Princeton University

School of Engineering & Applied Science

Optimization Techniques for Data Analysis

Ming Fai Felix Wong
Engineering Quadrangle B327
Friday, January 30, 2015 - 12:00pm to 1:30pm

As new sources of large-scale data with increasing volume and complexity are being created, finding scalable ways to gain insights from unstructured big data has become a big challenge. Furthermore, our big data challenge is exacerbated by the data often being noisy, sparse and heterogeneous. This dissertation illustrates, through three studies, the benefits of using an optimization framework to devise methods for big data analytics.

We study three problems in computational political science, finance and recommender systems, analyzing a wide range of data, including time series, text, ratings and social networks. First, we propose an inference technique to quantify the political leaning of Twitter users based on the patterns of how they get retweeted. We apply the technique to Twitter data collected during the U.S. presidential election of 2012. Second, we propose a joint latent space model for stock price movements and word usage patterns in newspapers.

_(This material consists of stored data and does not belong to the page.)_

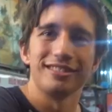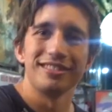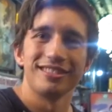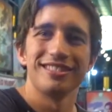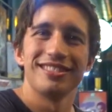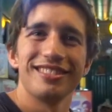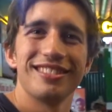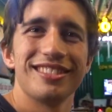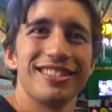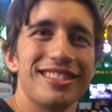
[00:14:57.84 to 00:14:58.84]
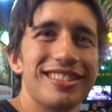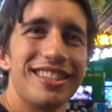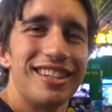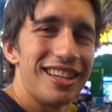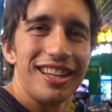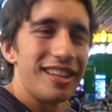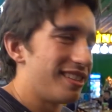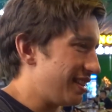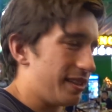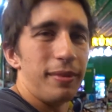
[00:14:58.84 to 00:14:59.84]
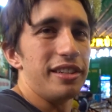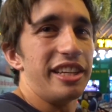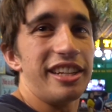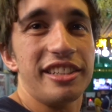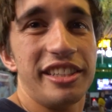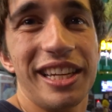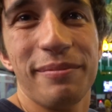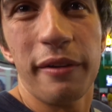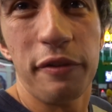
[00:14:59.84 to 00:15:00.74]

But what did it cost? It's my dignity and my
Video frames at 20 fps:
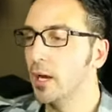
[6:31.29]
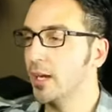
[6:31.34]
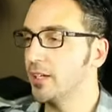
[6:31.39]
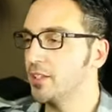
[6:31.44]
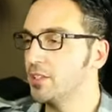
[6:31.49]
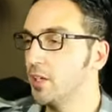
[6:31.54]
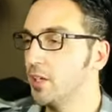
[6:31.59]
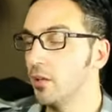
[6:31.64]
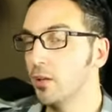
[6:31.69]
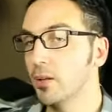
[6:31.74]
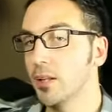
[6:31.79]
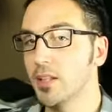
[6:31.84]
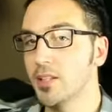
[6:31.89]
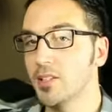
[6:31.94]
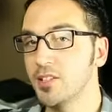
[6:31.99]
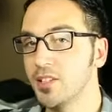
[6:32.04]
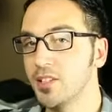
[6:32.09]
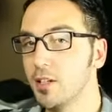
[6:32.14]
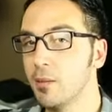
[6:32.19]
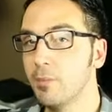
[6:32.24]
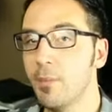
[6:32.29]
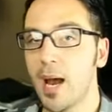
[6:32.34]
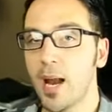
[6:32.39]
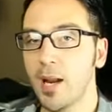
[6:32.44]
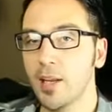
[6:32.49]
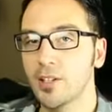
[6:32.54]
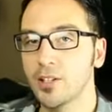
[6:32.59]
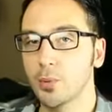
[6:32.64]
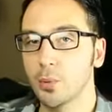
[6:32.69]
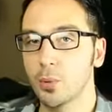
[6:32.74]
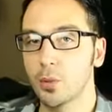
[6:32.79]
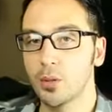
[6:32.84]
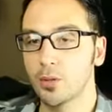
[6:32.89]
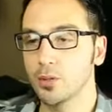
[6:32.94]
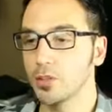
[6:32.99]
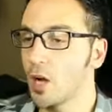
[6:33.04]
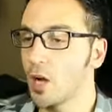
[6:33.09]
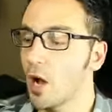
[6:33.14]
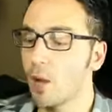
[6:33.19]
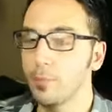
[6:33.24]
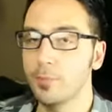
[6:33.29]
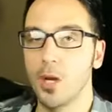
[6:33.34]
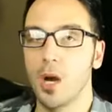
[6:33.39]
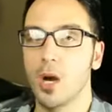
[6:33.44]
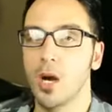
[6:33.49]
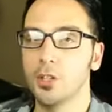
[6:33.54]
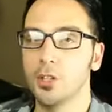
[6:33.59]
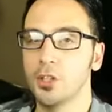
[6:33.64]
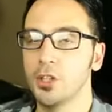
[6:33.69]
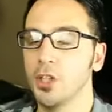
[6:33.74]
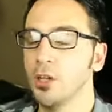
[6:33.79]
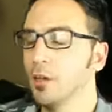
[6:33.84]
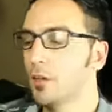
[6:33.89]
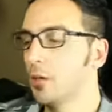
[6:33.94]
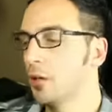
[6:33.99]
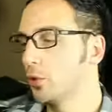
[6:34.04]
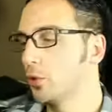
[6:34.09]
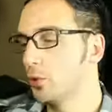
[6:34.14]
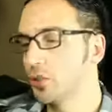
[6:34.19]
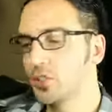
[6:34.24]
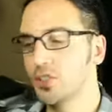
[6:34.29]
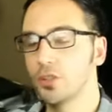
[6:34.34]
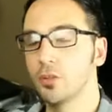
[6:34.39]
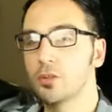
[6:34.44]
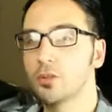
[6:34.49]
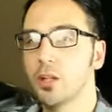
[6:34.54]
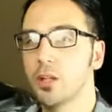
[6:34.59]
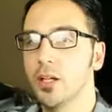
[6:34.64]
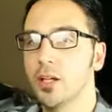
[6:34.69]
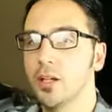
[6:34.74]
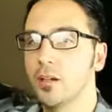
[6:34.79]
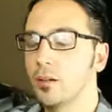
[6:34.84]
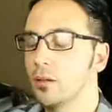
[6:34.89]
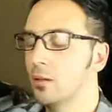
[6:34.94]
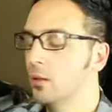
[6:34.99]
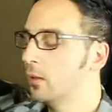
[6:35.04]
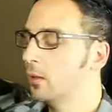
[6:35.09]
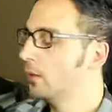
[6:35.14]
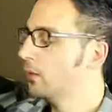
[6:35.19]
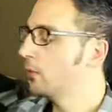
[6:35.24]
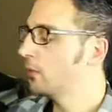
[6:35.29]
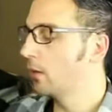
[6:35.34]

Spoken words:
I can tell you that the cinematics were top-notch, crystal clear.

We apply the model and develop an algorithm to predict stock closing prices of a given day using the full text of The Wall Street Journal of the morning. Finally, we study the fundamental question of evaluating the quality of a social recommender network. We propose a pair of metrics to quantify (a) a network’s efficiency in disseminating recommendations and (b) the quality of a user’s neighbors in the network. Then we empirically study their tradeoff on Yelp data, and devise an algorithm to improve a network’s quality through friend recommendation and news feed curation.